> **EXERCISE REQUIREMENTS**: Reproduce the records that follow exactly; any picture among them stays out.

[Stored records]
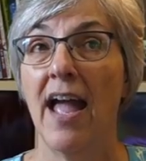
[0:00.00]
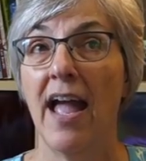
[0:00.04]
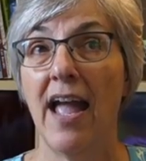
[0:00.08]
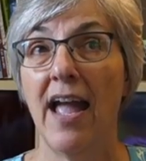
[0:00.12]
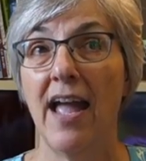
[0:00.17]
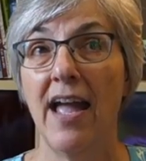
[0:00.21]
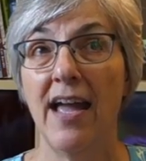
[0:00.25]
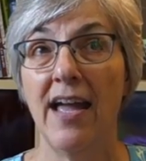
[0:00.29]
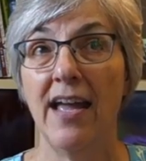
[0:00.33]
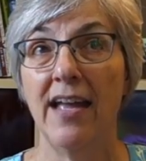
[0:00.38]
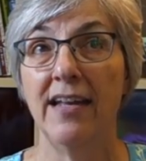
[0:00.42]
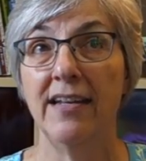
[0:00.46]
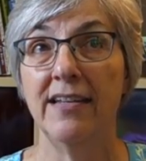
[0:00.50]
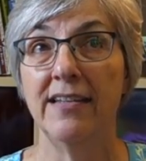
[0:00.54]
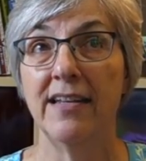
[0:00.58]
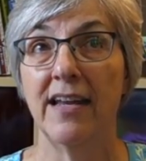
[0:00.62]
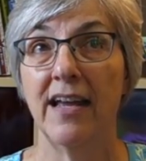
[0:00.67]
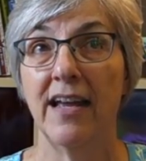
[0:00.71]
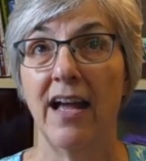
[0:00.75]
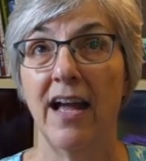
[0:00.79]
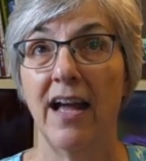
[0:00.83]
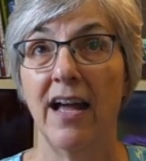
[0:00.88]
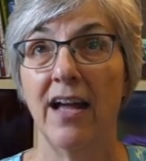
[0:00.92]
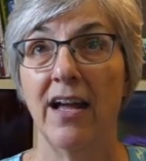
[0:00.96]
And
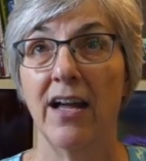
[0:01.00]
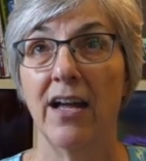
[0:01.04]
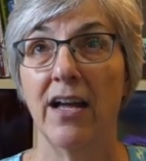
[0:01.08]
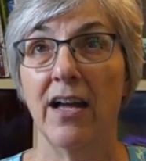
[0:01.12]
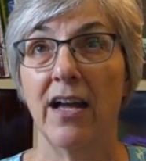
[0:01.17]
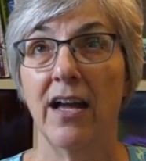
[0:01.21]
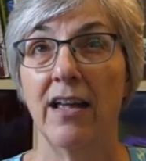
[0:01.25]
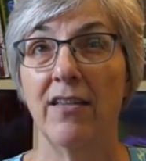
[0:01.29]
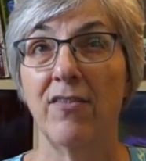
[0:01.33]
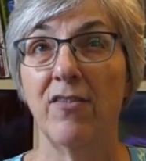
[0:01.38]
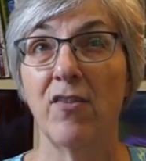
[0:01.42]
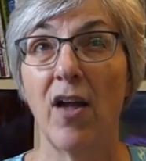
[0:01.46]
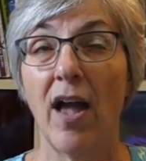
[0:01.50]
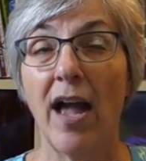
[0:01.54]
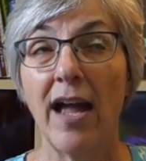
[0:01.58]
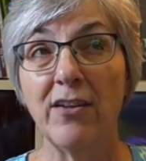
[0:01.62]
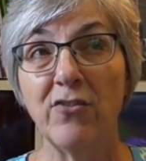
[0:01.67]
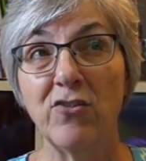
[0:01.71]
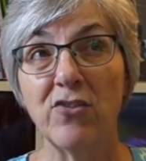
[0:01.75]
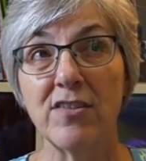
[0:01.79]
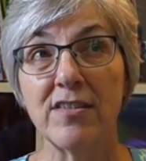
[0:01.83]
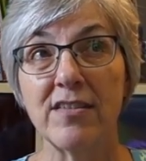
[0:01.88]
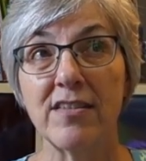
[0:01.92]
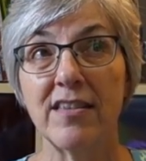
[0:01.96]
so I
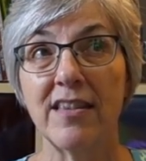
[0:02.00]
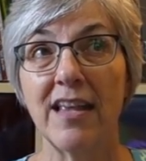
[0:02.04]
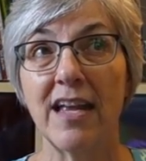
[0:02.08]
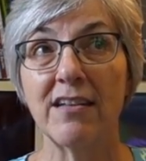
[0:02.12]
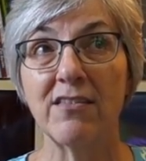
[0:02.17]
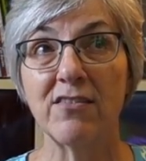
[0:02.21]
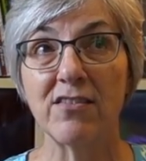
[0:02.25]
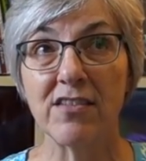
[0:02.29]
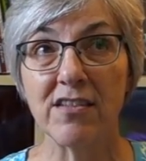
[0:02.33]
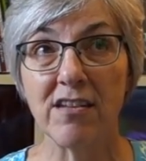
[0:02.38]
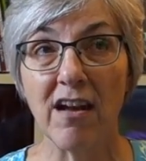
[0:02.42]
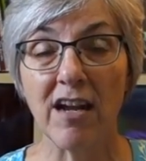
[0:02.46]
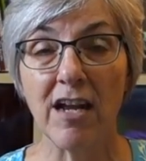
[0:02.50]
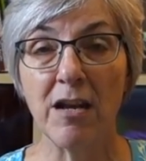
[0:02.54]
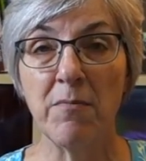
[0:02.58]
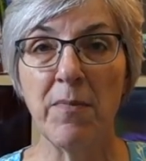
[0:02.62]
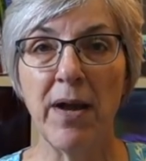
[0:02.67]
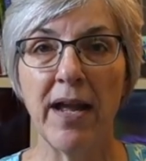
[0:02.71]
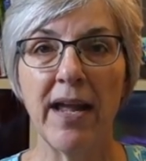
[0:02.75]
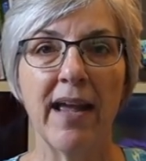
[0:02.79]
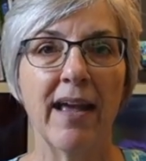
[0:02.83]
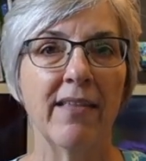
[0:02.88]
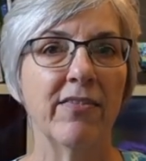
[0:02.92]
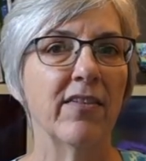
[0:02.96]
just, that stuck in
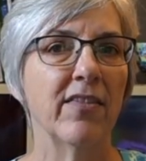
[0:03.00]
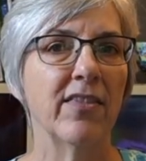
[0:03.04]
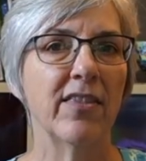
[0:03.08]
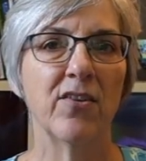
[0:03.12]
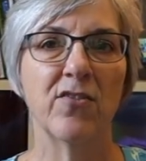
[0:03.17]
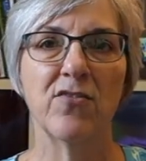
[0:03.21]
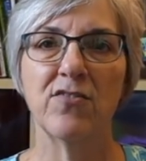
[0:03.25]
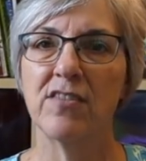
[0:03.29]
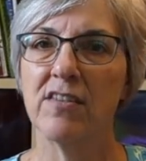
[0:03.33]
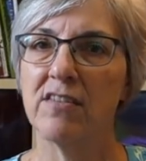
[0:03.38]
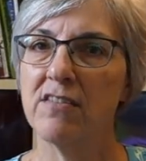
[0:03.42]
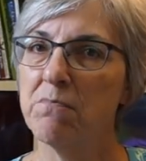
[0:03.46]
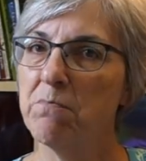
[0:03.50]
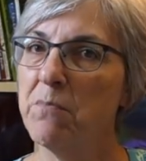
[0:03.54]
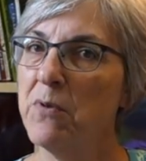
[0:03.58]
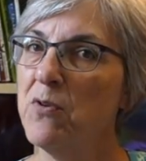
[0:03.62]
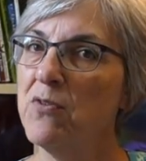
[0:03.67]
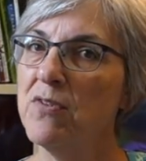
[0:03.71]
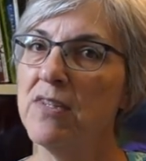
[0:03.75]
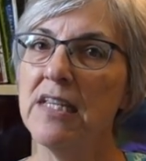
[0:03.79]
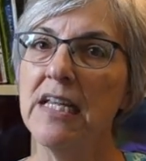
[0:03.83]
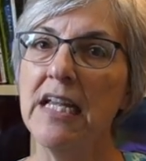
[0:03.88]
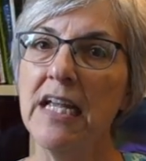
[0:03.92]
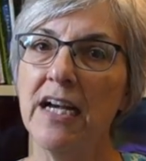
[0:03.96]
my head that there's this
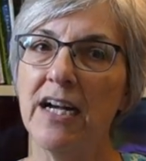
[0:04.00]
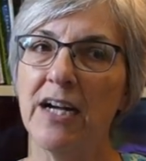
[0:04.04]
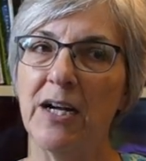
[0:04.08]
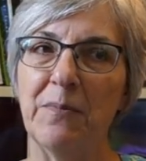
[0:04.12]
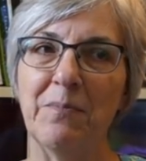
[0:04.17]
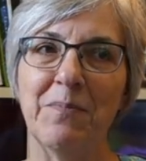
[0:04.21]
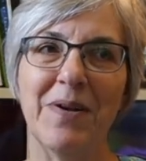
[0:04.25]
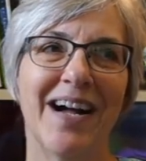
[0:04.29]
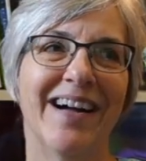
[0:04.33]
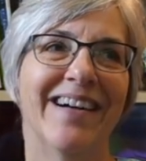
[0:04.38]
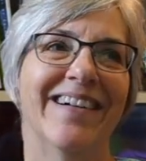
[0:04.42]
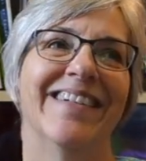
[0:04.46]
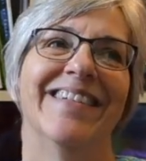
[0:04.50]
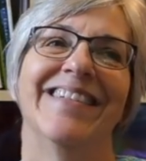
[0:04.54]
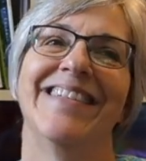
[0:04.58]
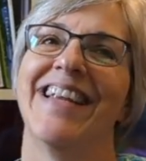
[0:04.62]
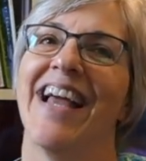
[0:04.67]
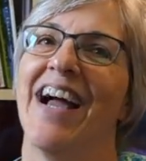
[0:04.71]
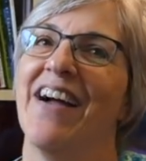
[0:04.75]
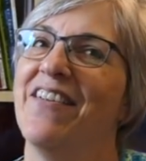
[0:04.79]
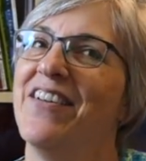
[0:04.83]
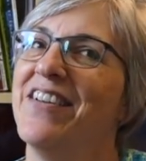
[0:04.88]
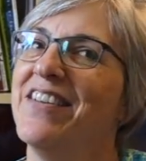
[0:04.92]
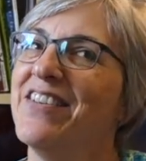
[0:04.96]
museum
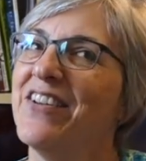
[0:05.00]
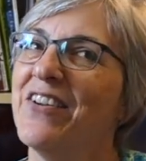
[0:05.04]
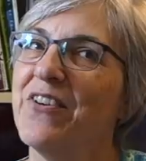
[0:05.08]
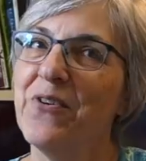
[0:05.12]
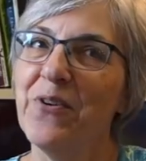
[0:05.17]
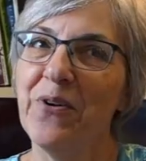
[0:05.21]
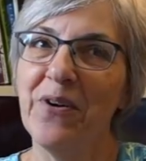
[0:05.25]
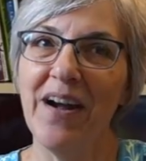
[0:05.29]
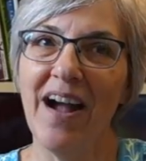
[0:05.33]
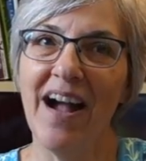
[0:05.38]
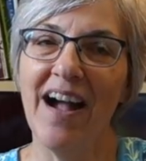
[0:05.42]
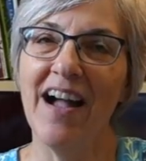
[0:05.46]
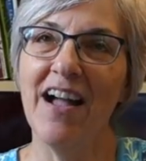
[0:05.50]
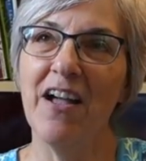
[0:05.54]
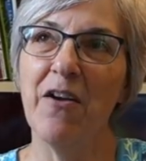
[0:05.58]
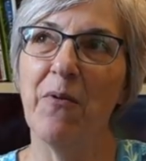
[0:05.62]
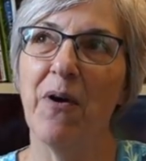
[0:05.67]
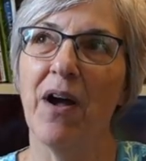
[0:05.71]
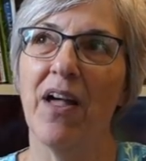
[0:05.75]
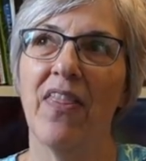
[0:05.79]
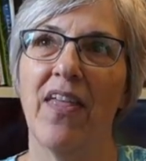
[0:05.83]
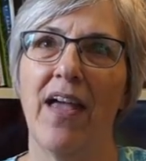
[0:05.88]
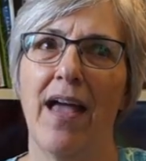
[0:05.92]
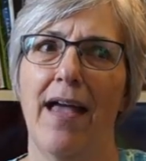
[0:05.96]
down in Decorah,
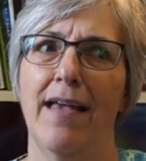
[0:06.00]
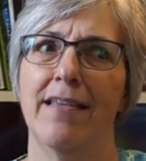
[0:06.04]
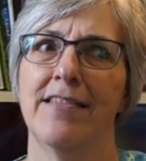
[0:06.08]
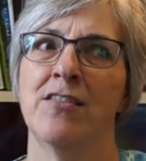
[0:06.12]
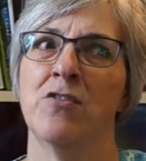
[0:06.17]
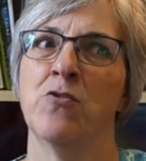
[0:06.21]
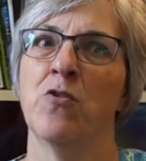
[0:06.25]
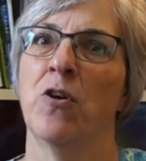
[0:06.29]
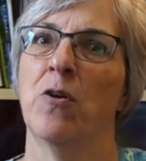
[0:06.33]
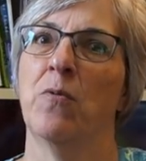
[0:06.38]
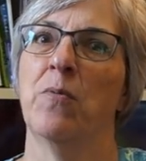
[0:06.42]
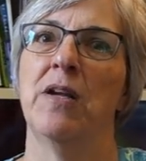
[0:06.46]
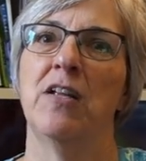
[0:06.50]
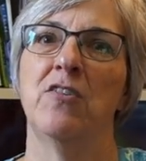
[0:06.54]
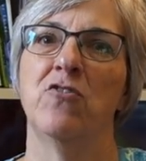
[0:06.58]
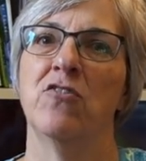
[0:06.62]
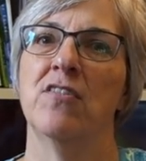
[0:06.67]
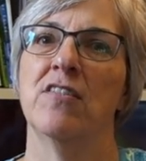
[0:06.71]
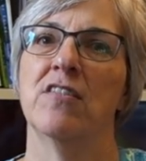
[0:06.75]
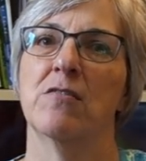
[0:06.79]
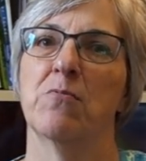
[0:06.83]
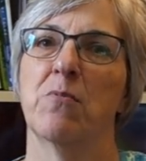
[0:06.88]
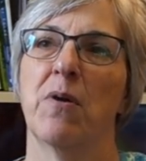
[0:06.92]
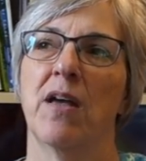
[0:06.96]
Iowa, that has
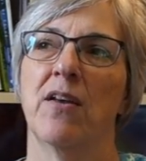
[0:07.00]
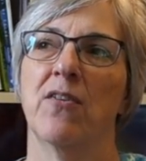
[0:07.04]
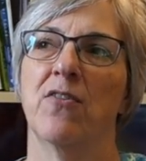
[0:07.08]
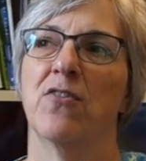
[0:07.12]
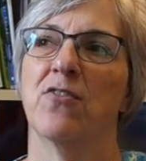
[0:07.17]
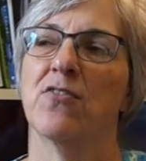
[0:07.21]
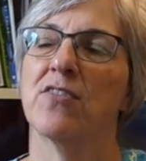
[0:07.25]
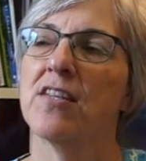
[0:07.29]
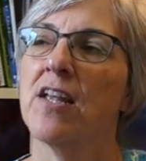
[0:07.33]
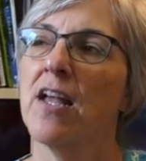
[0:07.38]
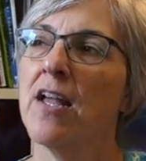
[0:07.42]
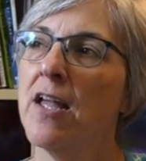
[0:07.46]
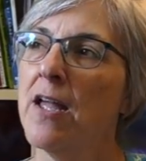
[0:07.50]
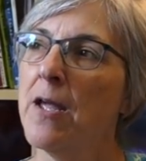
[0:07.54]
Norwegian sweaters.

> **TASK ANSWER**:
[0:00.00]
[0:00.04]
[0:00.08]
[0:00.12]
[0:00.17]
[0:00.21]
[0:00.25]
[0:00.29]
[0:00.33]
[0:00.38]
[0:00.42]
[0:00.46]
[0:00.50]
[0:00.54]
[0:00.58]
[0:00.62]
[0:00.67]
[0:00.71]
[0:00.75]
[0:00.79]
[0:00.83]
[0:00.88]
[0:00.92]
[0:00.96]
And
[0:01.00]
[0:01.04]
[0:01.08]
[0:01.12]
[0:01.17]
[0:01.21]
[0:01.25]
[0:01.29]
[0:01.33]
[0:01.38]
[0:01.42]
[0:01.46]
[0:01.50]
[0:01.54]
[0:01.58]
[0:01.62]
[0:01.67]
[0:01.71]
[0:01.75]
[0:01.79]
[0:01.83]
[0:01.88]
[0:01.92]
[0:01.96]
so I
[0:02.00]
[0:02.04]
[0:02.08]
[0:02.12]
[0:02.17]
[0:02.21]
[0:02.25]
[0:02.29]
[0:02.33]
[0:02.38]
[0:02.42]
[0:02.46]
[0:02.50]
[0:02.54]
[0:02.58]
[0:02.62]
[0:02.67]
[0:02.71]
[0:02.75]
[0:02.79]
[0:02.83]
[0:02.88]
[0:02.92]
[0:02.96]
just, that stuck in
[0:03.00]
[0:03.04]
[0:03.08]
[0:03.12]
[0:03.17]
[0:03.21]
[0:03.25]
[0:03.29]
[0:03.33]
[0:03.38]
[0:03.42]
[0:03.46]
[0:03.50]
[0:03.54]
[0:03.58]
[0:03.62]
[0:03.67]
[0:03.71]
[0:03.75]
[0:03.79]
[0:03.83]
[0:03.88]
[0:03.92]
[0:03.96]
my head that there's this
[0:04.00]
[0:04.04]
[0:04.08]
[0:04.12]
[0:04.17]
[0:04.21]
[0:04.25]
[0:04.29]
[0:04.33]
[0:04.38]
[0:04.42]
[0:04.46]
[0:04.50]
[0:04.54]
[0:04.58]
[0:04.62]
[0:04.67]
[0:04.71]
[0:04.75]
[0:04.79]
[0:04.83]
[0:04.88]
[0:04.92]
[0:04.96]
museum
[0:05.00]
[0:05.04]
[0:05.08]
[0:05.12]
[0:05.17]
[0:05.21]
[0:05.25]
[0:05.29]
[0:05.33]
[0:05.38]
[0:05.42]
[0:05.46]
[0:05.50]
[0:05.54]
[0:05.58]
[0:05.62]
[0:05.67]
[0:05.71]
[0:05.75]
[0:05.79]
[0:05.83]
[0:05.88]
[0:05.92]
[0:05.96]
down in Decorah,
[0:06.00]
[0:06.04]
[0:06.08]
[0:06.12]
[0:06.17]
[0:06.21]
[0:06.25]
[0:06.29]
[0:06.33]
[0:06.38]
[0:06.42]
[0:06.46]
[0:06.50]
[0:06.54]
[0:06.58]
[0:06.62]
[0:06.67]
[0:06.71]
[0:06.75]
[0:06.79]
[0:06.83]
[0:06.88]
[0:06.92]
[0:06.96]
Iowa, that has
[0:07.00]
[0:07.04]
[0:07.08]
[0:07.12]
[0:07.17]
[0:07.21]
[0:07.25]
[0:07.29]
[0:07.33]
[0:07.38]
[0:07.42]
[0:07.46]
[0:07.50]
[0:07.54]
Norwegian sweaters.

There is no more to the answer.